Avevo preso in mano lo scorso novembre con la dovuta reverenza Zero K, l’ultimo romanzo di Don DeLillo, ne avevo letto ammiratissimo l’incipit, Tutti vogliono possedere la fine del mondo – già folgorante di suo – e, cosciente del fatto che trattava di temi bioepocali, che su questo blog trovano spazio da un decennio, ovvero dall’intero tempo della sua vita, ho proceduto masticando il libro piano, con la dovuta cautela, senza divorarlo come si fa con un libro di genere (sempre se ti prende). Ho quindi annotato qua e là qualche frase, mi sono gustato stile e scrittura, com’è ovvio che sia visto che si tratta di DeLillo, e ho trovato di grande interesse almeno due o tre temi (quello del rapporto padre/figlio con il connesso nodo dell’identità e poi quello della corrispondenza tra i nomi e le maschere-persone – molto più del tema cruciale della morte e della sua eventuale non accettazione), ho ammirato la capacità straniante provocata nel lettore condotto lungo i corridoi di Convergence (questo santuario scientifico dell’immortalità sperduto nelle montagne del Kazakistan), ho man mano pensato che tutto questo meritava una lunga riflessione e magari un articolo per il blog nonché una bella discussione con gli amici.
Dopo di che, terminata la lettura, ho preso il libro e l’ho appoggiato sul tavolino che sta tra il divano e la poltrona di lettura, e lì è rimasto, immobile, come in uno stato di sospensione e di congelamento, in mezzo ad altri libri, ma sempre bene in vista, sospeso pure nell’azoto liquido della mia mente.
Finché non è comparso, come un’epifania, subito dopo aver letto le considerazioni un po’ tranchant (che pure non condivido appieno) di un amico attento e colto lettore, e mente lucida – il giudizio che da un po’ sporgeva: ebbene Zero K è un romanzo incolore, inodore, insapore, senz’anima, non ti tira dentro col corpo e con i sensi nemmeno per un momento (solo di tanto in tanto con la mente, che rimane per lo più straniata, come di fronte ai quadri astratti del padre del protagonista). Almeno, a questo sono giunto per il momento. Poi magari lo rileggerò e mi ricrederò. Non che non sia “potente” (è quel che ho scritto in calce, subito dopo averlo terminato): ma forse non basta ad un romanzo sviscerare temi bioepocali (e fantascientifici) quali il desiderio di prolungare la vita al di là di ogni ragionevolezza, o di sostituire la vecchia teologia con la scienza, o di alludere ad un mondo distopico dove una cosca di super-ricchi vampirizza ogni cosa e ammira, dall’alto di una montagna di cadaveri, il proprio potere di vita (per sé) e di morte per gli altri – Elias Canetti era stato in questo infinitamente più potente in quel libro inqualificabile ed incatalogabile che è Massa e potere.
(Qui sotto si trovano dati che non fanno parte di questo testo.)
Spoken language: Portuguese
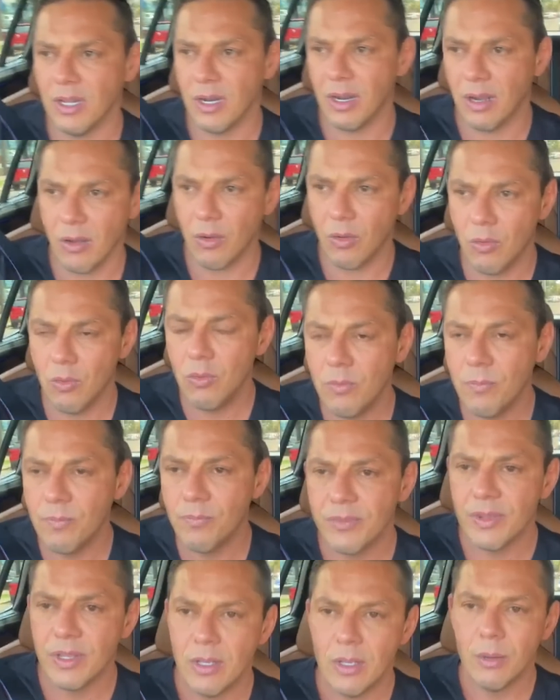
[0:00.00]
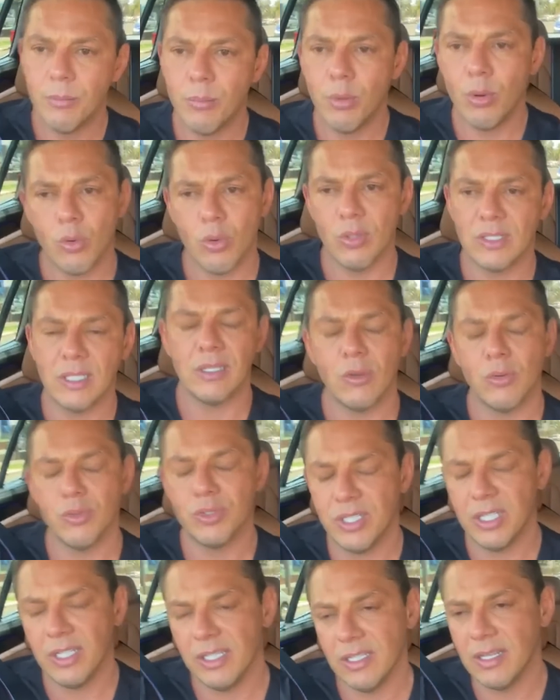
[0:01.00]
federal, por conta da
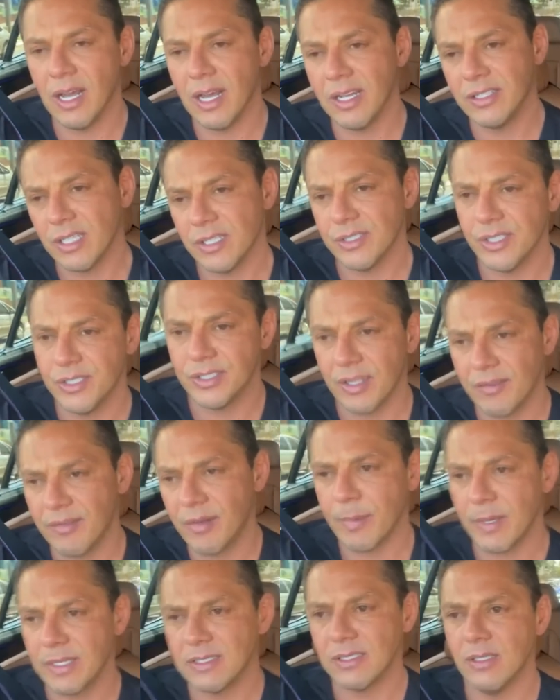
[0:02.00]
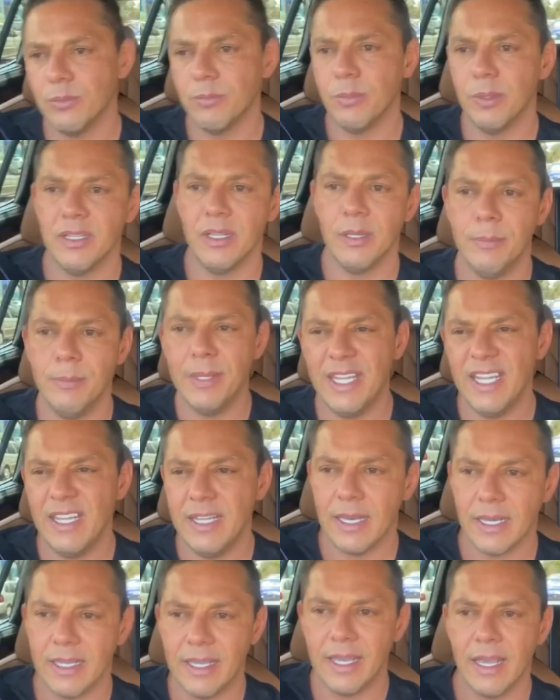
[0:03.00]
austeridade que a gente estava passando,
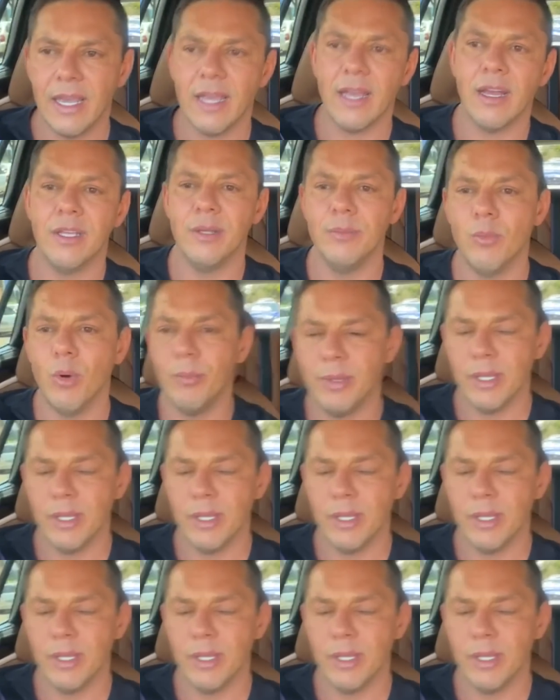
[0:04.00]
pandemia, guerra e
Un grande romanzo deve essere visionario, e questo di DeLillo non lo è.
Direi quindi che posso riporlo nello scaffale, accanto agli altri DeLillo. E sciogliere quel grumo di criogenesi mentale nel quale era rimasto sospeso per un lungo mese.
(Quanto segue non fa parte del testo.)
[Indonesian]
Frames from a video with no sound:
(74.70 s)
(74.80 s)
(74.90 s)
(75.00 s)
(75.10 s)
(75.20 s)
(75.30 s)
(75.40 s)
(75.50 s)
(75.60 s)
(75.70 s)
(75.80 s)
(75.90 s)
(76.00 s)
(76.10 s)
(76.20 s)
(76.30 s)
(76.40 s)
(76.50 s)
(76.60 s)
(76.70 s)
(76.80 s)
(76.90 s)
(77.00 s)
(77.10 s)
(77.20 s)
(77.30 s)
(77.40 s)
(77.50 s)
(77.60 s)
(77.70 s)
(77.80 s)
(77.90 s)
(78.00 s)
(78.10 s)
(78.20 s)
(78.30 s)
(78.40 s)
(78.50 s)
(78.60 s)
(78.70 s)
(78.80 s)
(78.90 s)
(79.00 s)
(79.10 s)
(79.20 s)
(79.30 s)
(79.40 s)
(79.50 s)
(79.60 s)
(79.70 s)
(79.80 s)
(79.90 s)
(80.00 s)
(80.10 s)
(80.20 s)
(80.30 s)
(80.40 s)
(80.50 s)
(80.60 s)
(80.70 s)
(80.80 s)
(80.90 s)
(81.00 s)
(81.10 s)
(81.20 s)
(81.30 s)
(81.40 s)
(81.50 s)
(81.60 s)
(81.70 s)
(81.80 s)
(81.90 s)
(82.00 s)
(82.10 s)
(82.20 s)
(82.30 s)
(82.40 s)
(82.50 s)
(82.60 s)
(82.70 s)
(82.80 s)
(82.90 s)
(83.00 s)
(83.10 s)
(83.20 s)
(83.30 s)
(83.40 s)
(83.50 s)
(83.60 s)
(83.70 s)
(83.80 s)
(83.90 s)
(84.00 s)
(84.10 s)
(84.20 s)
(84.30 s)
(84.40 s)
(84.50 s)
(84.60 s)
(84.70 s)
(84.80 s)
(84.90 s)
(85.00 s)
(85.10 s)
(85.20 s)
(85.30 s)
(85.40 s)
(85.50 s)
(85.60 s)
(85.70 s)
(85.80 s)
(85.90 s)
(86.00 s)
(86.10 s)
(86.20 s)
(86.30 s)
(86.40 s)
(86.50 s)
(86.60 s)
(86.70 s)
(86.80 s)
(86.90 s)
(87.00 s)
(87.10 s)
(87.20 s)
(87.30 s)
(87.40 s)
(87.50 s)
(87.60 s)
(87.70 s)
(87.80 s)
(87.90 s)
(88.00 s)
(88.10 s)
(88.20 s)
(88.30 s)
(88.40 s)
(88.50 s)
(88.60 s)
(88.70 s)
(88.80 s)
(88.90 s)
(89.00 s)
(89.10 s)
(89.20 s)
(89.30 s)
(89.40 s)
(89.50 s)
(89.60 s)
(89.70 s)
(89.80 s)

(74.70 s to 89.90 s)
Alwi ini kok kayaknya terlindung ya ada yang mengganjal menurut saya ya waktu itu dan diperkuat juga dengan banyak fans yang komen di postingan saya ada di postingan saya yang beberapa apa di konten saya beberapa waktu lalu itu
Per congelare congela, non c’è che dire. Il tutto esprime un’impotenza priva di disperazione. l’unico 14enne, l’unico ragazzino del libro mi sembra, viene ucciso nel riquadro muto di uno schermo sprofondato nel sottosuolo. Dopodiché è vero che la scrittura non fa scoppiettare idee qua e là; trovo che anche il montaggio dei capitoli non offra grandi spunti se pure è evidente che sulla struttura delillo un po’ puntava.